CFN scientists and BNL collaborators from NSLS-II and the Computational Science Initiative deduced the structure of ultrathin titania (TiO2) coatings on ZnO nanowire photocatalysts by employing new data analytic approaches to X-ray absorption near edge structure (XANES) measurements. The ultrathin, amorphous TiO2 promotes efficient charge transfer during photocatalytic water splitting while also protecting the catalyst against photocorrosion.
This research implements a unique, data-driven approach to deciphering the structure of highly amorphous materials at the smallest dimensions from X-ray spectra, and lays the groundwork for understanding chemical and electronic properties.
CFN staff and collaborators studied the performance of magnetite (Fe3O4) as an inexpensive, nontoxic battery material. Batteries made using magnetite can have high capacities, but unfortunately their capacity fades with battery cycling. The team combined in-situ transmission electron microscopy and synchrotron X-ray absorption spectroscopy to understand the origins of this capacity —directly observing the accumulation of obstacles to electron transport in the magnetite material.
In-situ transmission electron microscopy allowed direct observations of electrode structural changes in real time.
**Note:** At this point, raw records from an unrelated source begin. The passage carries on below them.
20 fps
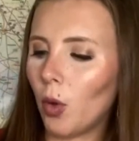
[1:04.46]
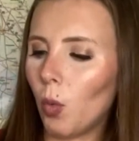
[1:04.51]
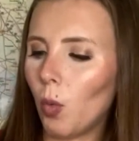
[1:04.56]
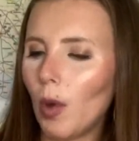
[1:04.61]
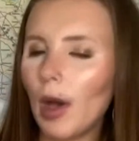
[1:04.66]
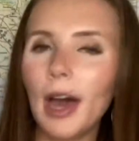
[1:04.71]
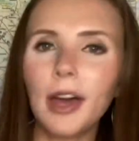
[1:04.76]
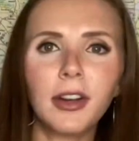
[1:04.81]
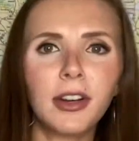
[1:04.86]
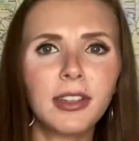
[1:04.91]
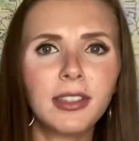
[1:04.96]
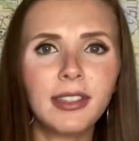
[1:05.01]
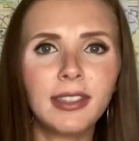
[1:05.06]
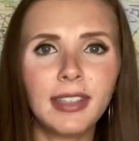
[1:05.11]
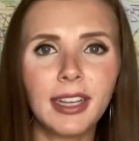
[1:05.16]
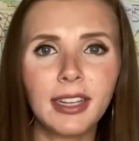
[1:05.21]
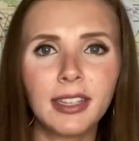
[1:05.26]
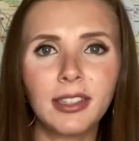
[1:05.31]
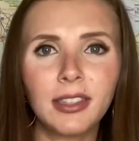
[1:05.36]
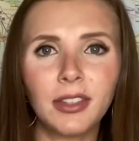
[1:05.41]
the water
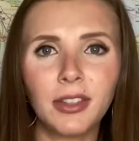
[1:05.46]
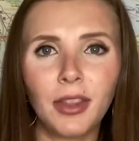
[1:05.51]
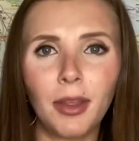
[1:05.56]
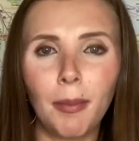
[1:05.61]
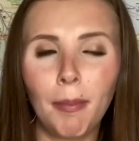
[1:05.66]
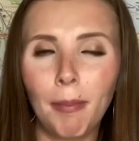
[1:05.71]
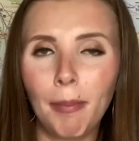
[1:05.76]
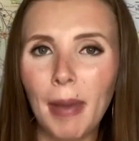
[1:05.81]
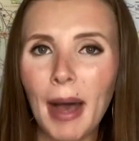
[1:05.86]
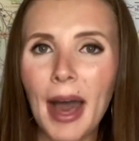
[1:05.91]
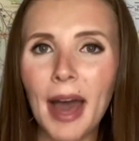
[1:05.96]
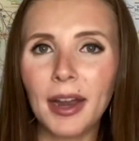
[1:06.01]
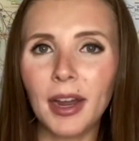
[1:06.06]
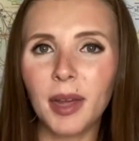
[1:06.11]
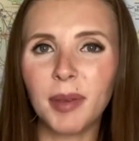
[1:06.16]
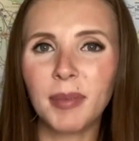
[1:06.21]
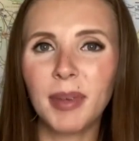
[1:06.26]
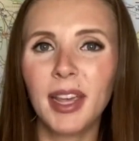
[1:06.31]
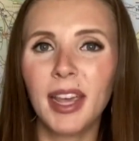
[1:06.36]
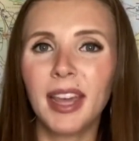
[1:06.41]
sticks to the
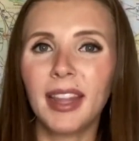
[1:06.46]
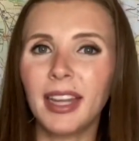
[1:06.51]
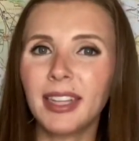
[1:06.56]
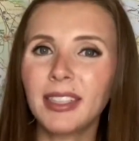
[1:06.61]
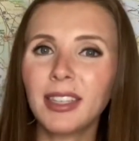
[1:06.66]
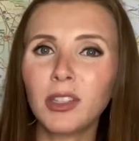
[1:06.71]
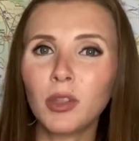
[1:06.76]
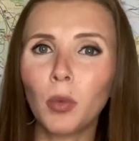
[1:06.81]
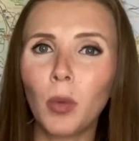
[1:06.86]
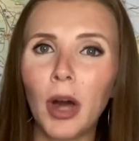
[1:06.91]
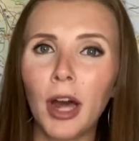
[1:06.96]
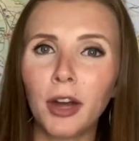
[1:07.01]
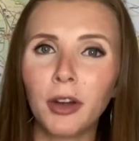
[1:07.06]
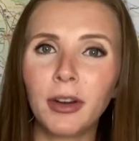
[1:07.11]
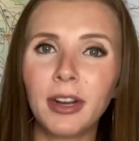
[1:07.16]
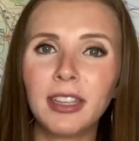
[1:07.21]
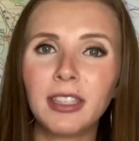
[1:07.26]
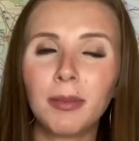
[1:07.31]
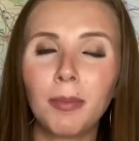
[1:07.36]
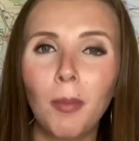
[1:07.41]
bottom. That's because
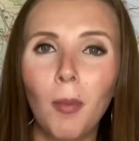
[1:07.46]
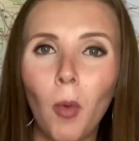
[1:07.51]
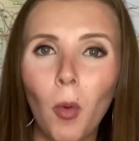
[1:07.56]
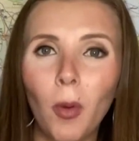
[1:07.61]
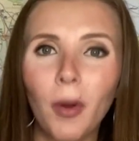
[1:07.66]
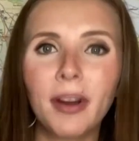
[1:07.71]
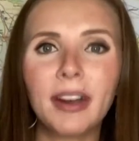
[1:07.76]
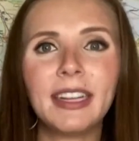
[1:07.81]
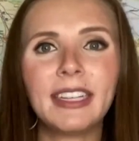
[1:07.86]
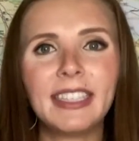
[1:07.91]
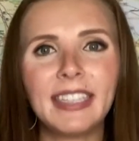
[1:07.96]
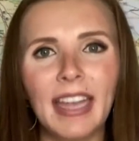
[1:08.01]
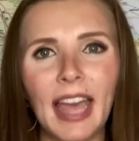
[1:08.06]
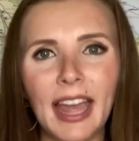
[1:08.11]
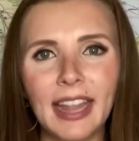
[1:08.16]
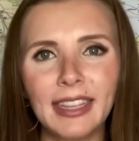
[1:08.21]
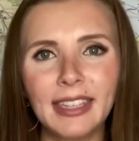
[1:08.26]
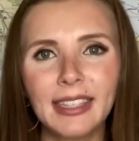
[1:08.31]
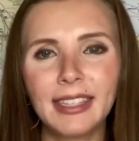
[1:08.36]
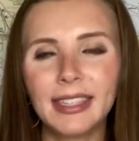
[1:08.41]
water is more
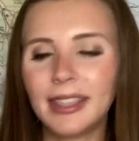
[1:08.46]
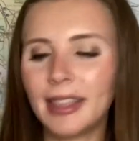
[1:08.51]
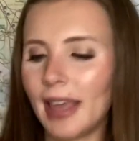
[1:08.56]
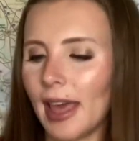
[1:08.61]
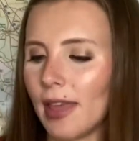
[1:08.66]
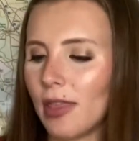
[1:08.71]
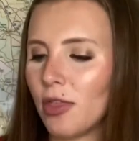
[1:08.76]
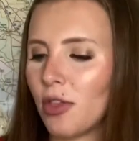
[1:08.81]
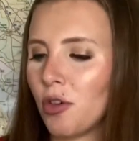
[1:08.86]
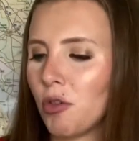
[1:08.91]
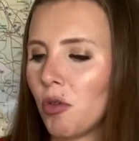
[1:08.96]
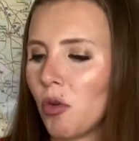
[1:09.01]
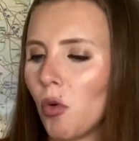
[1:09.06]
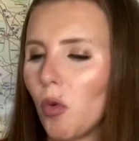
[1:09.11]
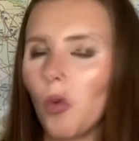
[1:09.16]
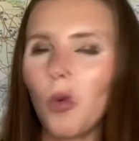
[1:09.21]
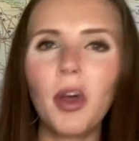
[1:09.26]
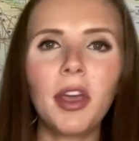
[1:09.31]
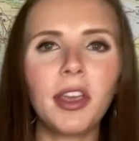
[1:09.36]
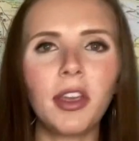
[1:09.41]
dense than the
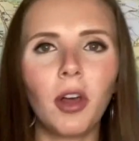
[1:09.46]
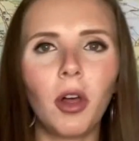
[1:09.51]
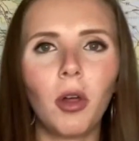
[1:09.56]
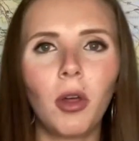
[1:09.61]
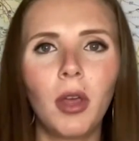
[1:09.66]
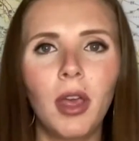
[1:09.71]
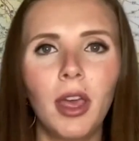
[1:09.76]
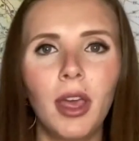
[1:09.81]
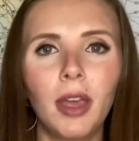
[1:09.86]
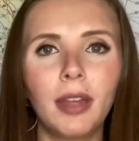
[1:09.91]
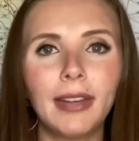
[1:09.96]
oil.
Understanding how kinetic barriers are linked to capacity fading in materials is important for their future practical implementation.
CFN staff and users from ExxonMobil have developed a new approach to identifying heteroatoms, like nitrogen and sulfur, commonly found in aromatic hydrocarbon molecules. The team used non-contact atomic force microscopy (nc–AFM) measurements to determine the chemical structure of molecules that can be found in complex mixtures of crude oil.
NOx and SOx are two major pollutants that result from the combustion of fossil fuels. Straightforward and robust methods for identifying nitrogen- and sulfur-containing hydrocarbon molecules can improve methods to produce cleaner fuels from crude oil.